Problem details —
Only the text of the records belongs in the answer, copied exactly, with every picture omitted.

[Saved entries]
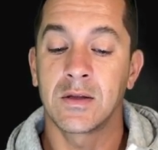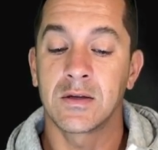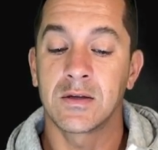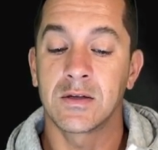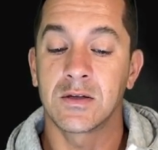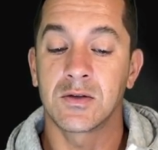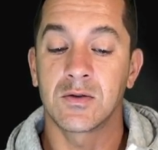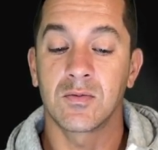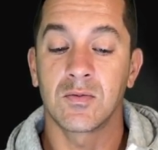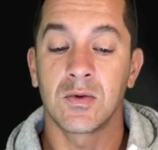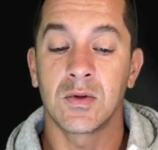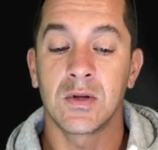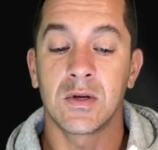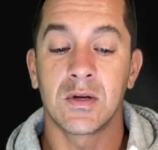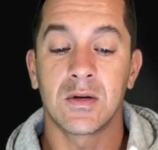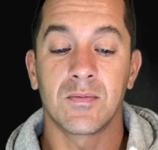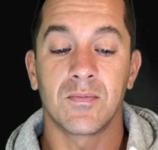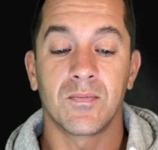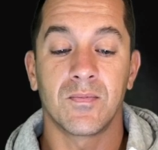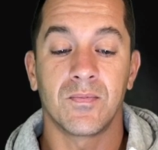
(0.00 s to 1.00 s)
this is
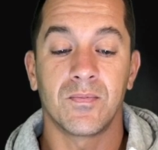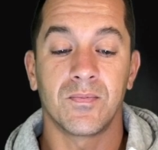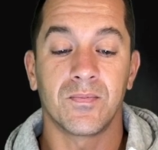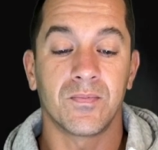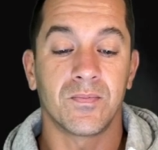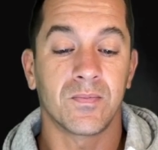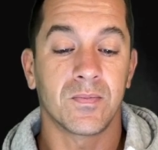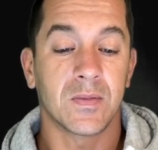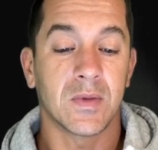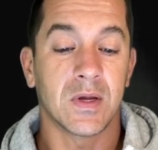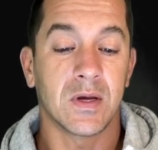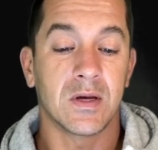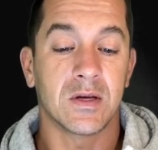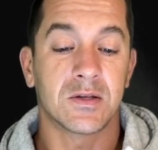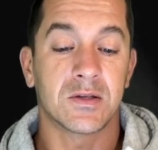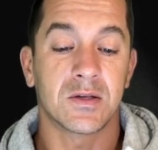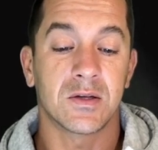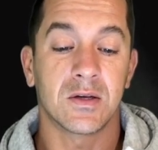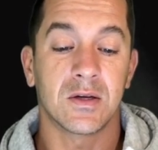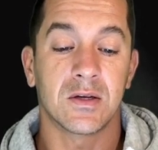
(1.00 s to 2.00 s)
really
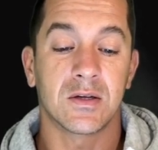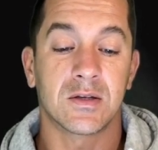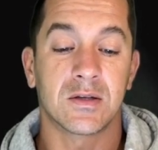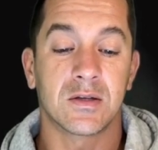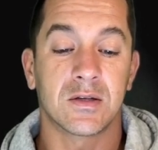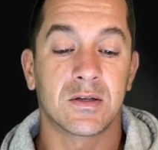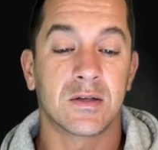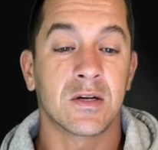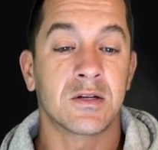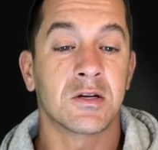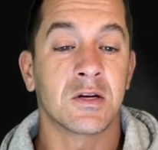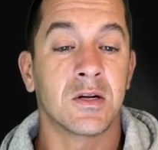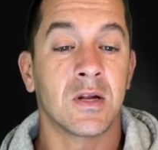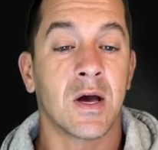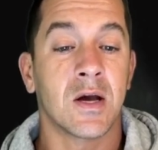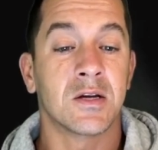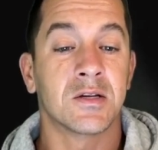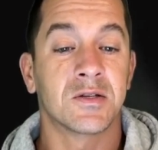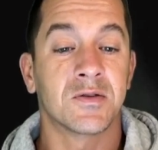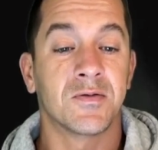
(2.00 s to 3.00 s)
is, is such a
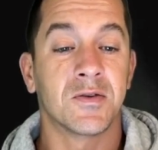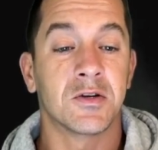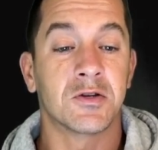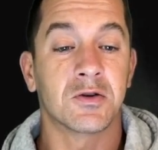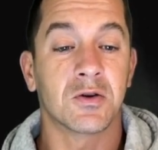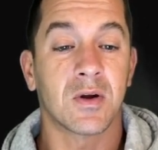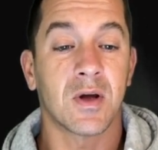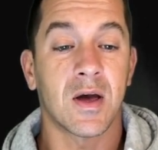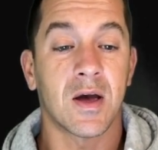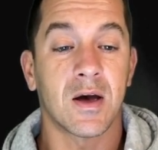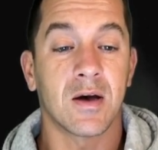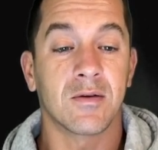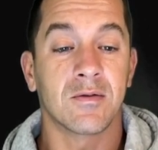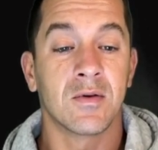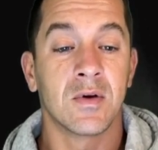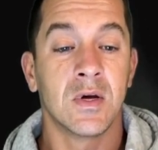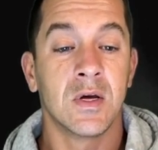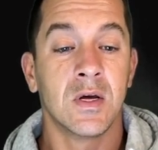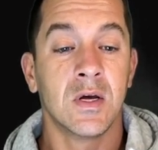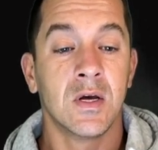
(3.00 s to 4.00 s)
nice feature to
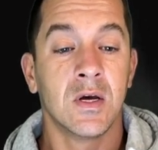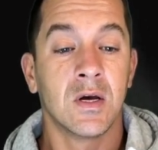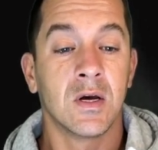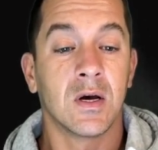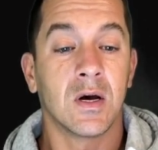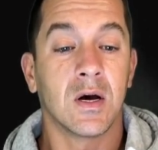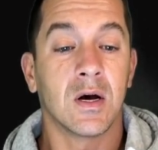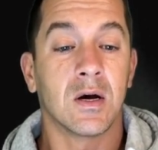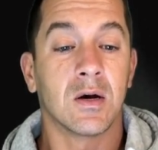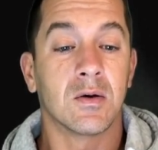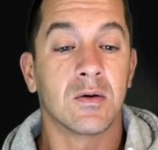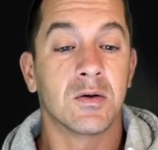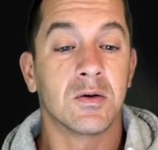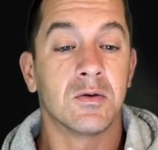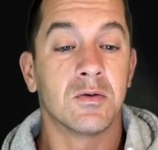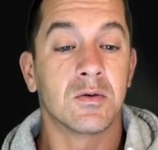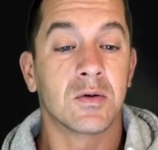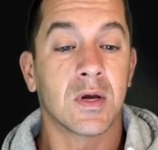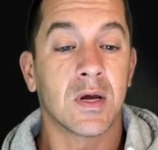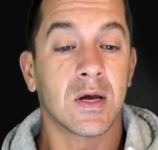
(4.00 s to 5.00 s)
have. Uh,
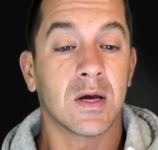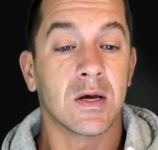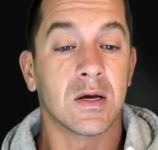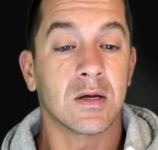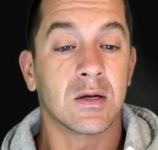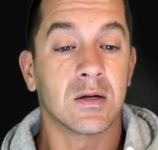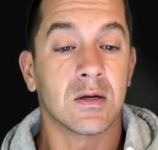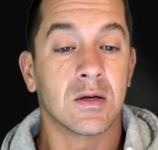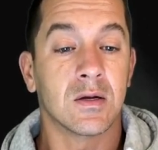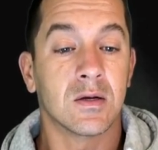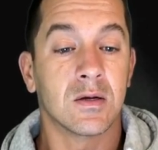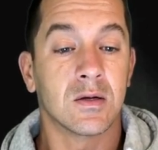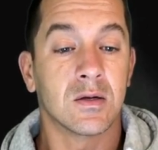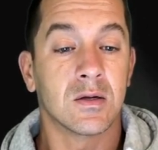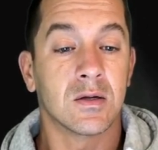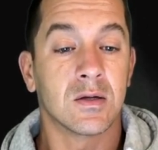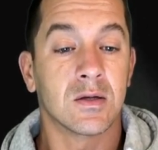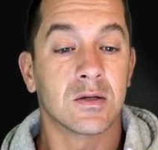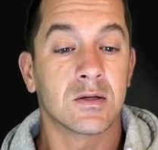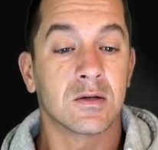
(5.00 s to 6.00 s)
you can
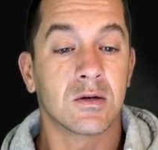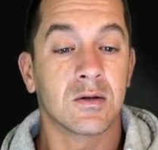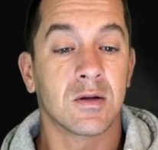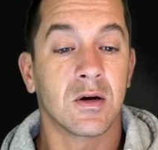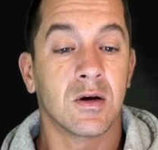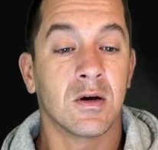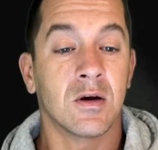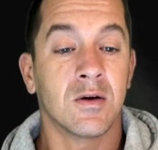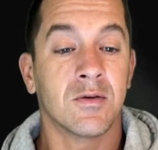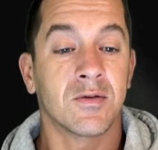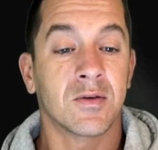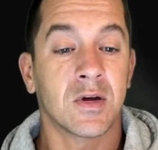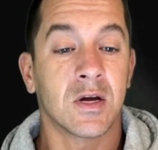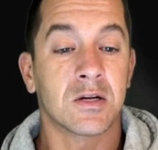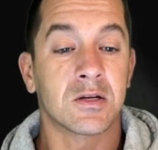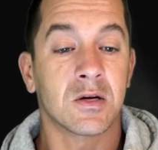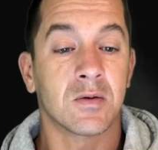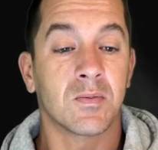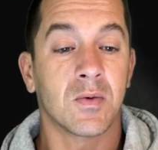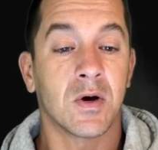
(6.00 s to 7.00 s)
let's turn that off,
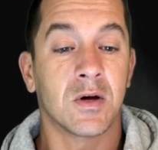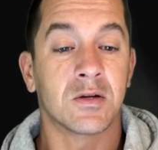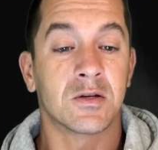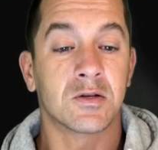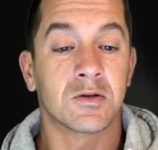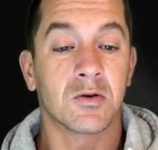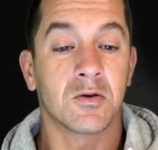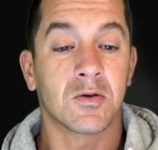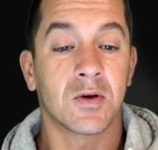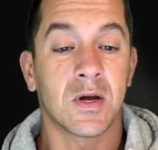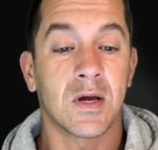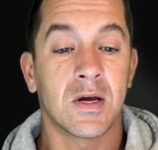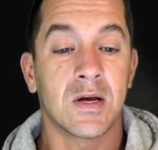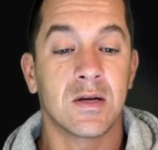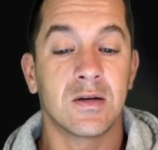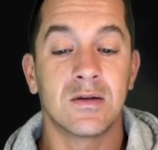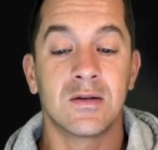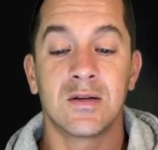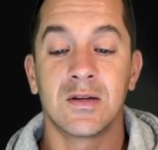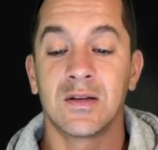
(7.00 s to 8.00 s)
catch up on stroke
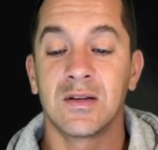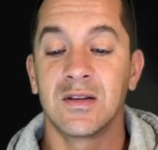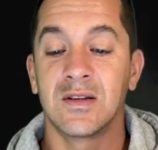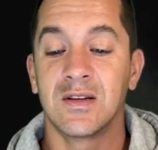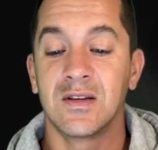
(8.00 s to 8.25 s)
end.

Solution to this task —
(0.00 s to 1.00 s)
this is
(1.00 s to 2.00 s)
really
(2.00 s to 3.00 s)
is, is such a
(3.00 s to 4.00 s)
nice feature to
(4.00 s to 5.00 s)
have. Uh,
(5.00 s to 6.00 s)
you can
(6.00 s to 7.00 s)
let's turn that off,
(7.00 s to 8.00 s)
catch up on stroke
(8.00 s to 8.25 s)
end.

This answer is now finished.